L’acqua è contesa tra Israele e Palestina. I palestinesi non hanno il controllo sulle risorse idriche locali, perché anche nei territori occupati, l’acqua viene distribuita da una compagnia israeliana, sia ai palestinesi sia ai coloni israeliani. Soprattutto in estate i palestinesi non hanno più acqua. E la devono comprare. Mentre i coloni continuano ad avere l’acqua fornita dalla compagnia israeliana. Inoltre in Palestina la gente deve cercare di far un buon uso dell’acqua: c’è poca sensibilizzazione. E poi c’è l’inquinamento delle falde acquifere dovuto soprattutto alla presenza di molti pesticidi.
Ad Hebron, molte sorgenti, nel corso degli anni, si sono prosciugate. Il motivo principale è rappresentato dal dirottamento delle acque del Golan e della Valle del Giordano per l’agricoltura intensiva praticata lungo la valle stessa dagli israeliani sia in Israele, che nei Territori occupati. Questo dirottamento provoca una drastica riduzione del livello del Mar Morto il quale, per compensare la mancanza di alimentazione di acqua dal Giordano, attira a sé l’acqua contenuta nelle falde acquifere della catena montagnosa che separa Hebron dal Mar Morto.
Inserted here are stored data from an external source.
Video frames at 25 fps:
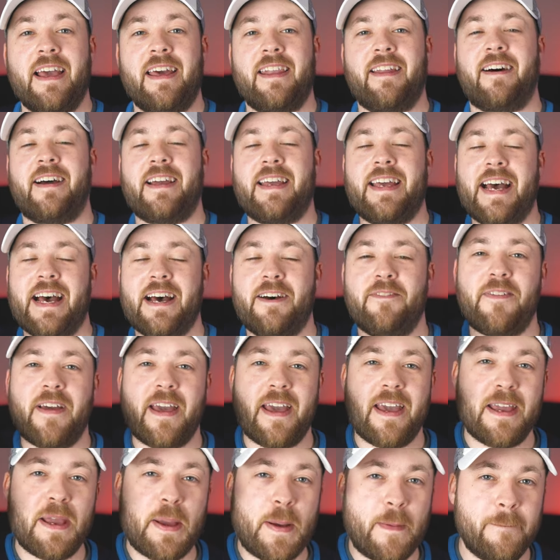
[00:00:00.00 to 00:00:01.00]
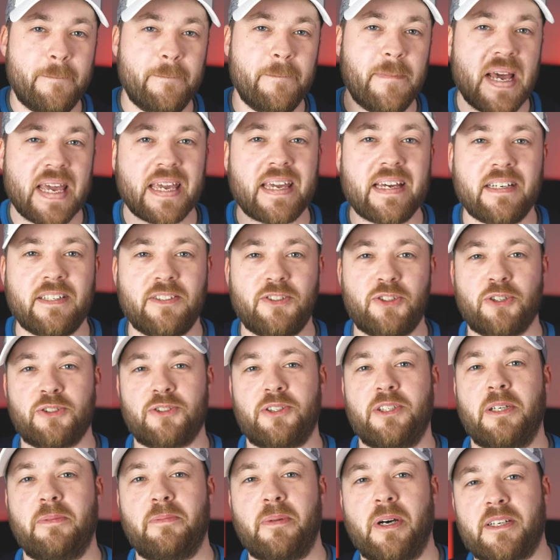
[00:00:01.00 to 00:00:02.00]
and I have a mega
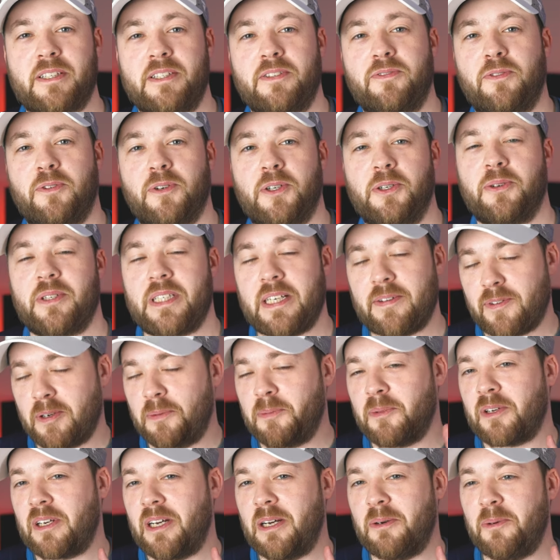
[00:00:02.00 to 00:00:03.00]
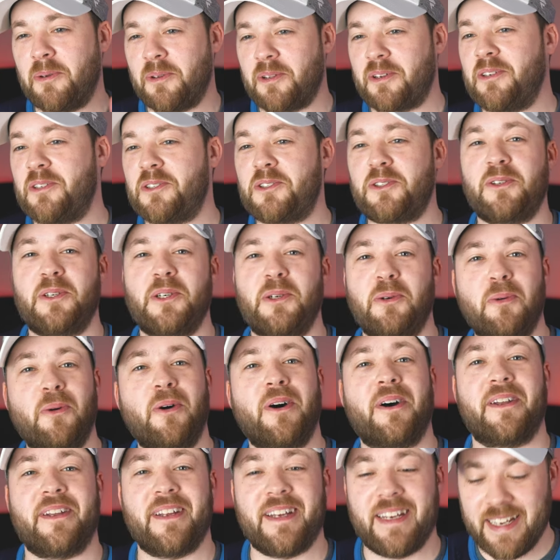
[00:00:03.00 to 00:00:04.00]
jersey unboxing for you, except for I'm only gonna show you
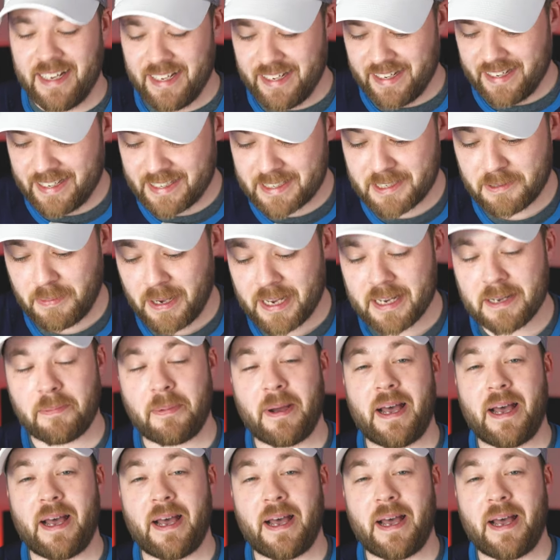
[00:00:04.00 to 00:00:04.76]
one. It's a mega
Oggi si parla di un “progetto di pace” secondo il quale un canale potrebbe riempire il Mar Morto con le acque del Mar Rosso. Un piano che, per molti ecologisti potrebbe essere letale per le coste del Mar Rosso.
Qual è la vostra attività in Palestina?
Tra i 14 progetti sostenuti dalla campagna “Libera l’Acqua” è presente un progetto in Palestina (ad Hebron, nei territori occupati) che s’intitola “L’acqua nelle scuole”. La città di Hebron è divisa in due parti: la zona denominata H1 - che è sotto l’autorità palestinese e costituisce l’80% della città - e la zona H2 - circa il 20% della città, che è sotto il controllo dell’autorità israeliana e vede presenti sia palestinesi, sia coloni israeliani. Oggi i palestinesi accusano una forte scarsità delle risorse idriche senza conoscerne bene i motivi. Se da un lato il conflitto induce a ritenere che il problema sia prettamente politico, dall’altra c’è un comportamento poco razionale sull’utilizzo dell’acqua per molti motivi tra cui il problema legato all’inquinamento delle poche falde acquifere rimaste.
Il progetto “L’acqua nelle scuole”, a cura dell’Associazione “I Sant’Innocenti” che fa parte del Cipsi, mira a migliorare l’utilizzo delle risorse idriche in Palestina e a sensibilizzare l’opinione pubblica sull’acqua, attraverso la realizzazione di un kit di strumenti informativi e incontri educativi nelle scuole, che coinvolgono 18.000 studenti […].

Qual è il vostro obbiettivo per quanto riguarda la campagna in Palestina?
Il progetto rappresenta uno delle diverse iniziative di partenariato sostenute dalla Campagna “Libera l’Acqua” che garantiranno il diritto concreto all’acqua potabile, portandola nelle scuole, nei centri di salute, nei villaggi, con particolare attenzione alla protezione delle risorse idriche e alla formazione, soprattutto attraverso la sensibilizzazione sugli aspetti sanitari, igienici, ambientali e di depurazione delle acque in vista di un loro utilizzo più razionale.